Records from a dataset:
###
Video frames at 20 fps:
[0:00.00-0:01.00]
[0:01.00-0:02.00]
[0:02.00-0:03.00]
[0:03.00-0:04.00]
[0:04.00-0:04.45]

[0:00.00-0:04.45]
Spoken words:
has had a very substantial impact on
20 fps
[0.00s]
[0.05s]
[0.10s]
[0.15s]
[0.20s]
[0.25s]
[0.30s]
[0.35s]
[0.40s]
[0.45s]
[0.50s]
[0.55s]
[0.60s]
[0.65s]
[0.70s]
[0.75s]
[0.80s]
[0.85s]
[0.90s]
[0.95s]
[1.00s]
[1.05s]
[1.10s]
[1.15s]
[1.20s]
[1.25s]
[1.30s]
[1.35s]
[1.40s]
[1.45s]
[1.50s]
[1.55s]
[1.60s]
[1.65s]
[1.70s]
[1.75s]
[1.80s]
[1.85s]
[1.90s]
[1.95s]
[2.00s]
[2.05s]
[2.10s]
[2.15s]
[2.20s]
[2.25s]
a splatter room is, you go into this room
###
▸ **Task directions**:
Each record above should be returned exactly as written.

▸ **Written answer**:
Video frames at 20 fps:
[0:00.00-0:01.00]
[0:01.00-0:02.00]
[0:02.00-0:03.00]
[0:03.00-0:04.00]
[0:04.00-0:04.45]

[0:00.00-0:04.45]
Spoken words:
has had a very substantial impact on
20 fps
[0.00s]
[0.05s]
[0.10s]
[0.15s]
[0.20s]
[0.25s]
[0.30s]
[0.35s]
[0.40s]
[0.45s]
[0.50s]
[0.55s]
[0.60s]
[0.65s]
[0.70s]
[0.75s]
[0.80s]
[0.85s]
[0.90s]
[0.95s]
[1.00s]
[1.05s]
[1.10s]
[1.15s]
[1.20s]
[1.25s]
[1.30s]
[1.35s]
[1.40s]
[1.45s]
[1.50s]
[1.55s]
[1.60s]
[1.65s]
[1.70s]
[1.75s]
[1.80s]
[1.85s]
[1.90s]
[1.95s]
[2.00s]
[2.05s]
[2.10s]
[2.15s]
[2.20s]
[2.25s]
a splatter room is, you go into this room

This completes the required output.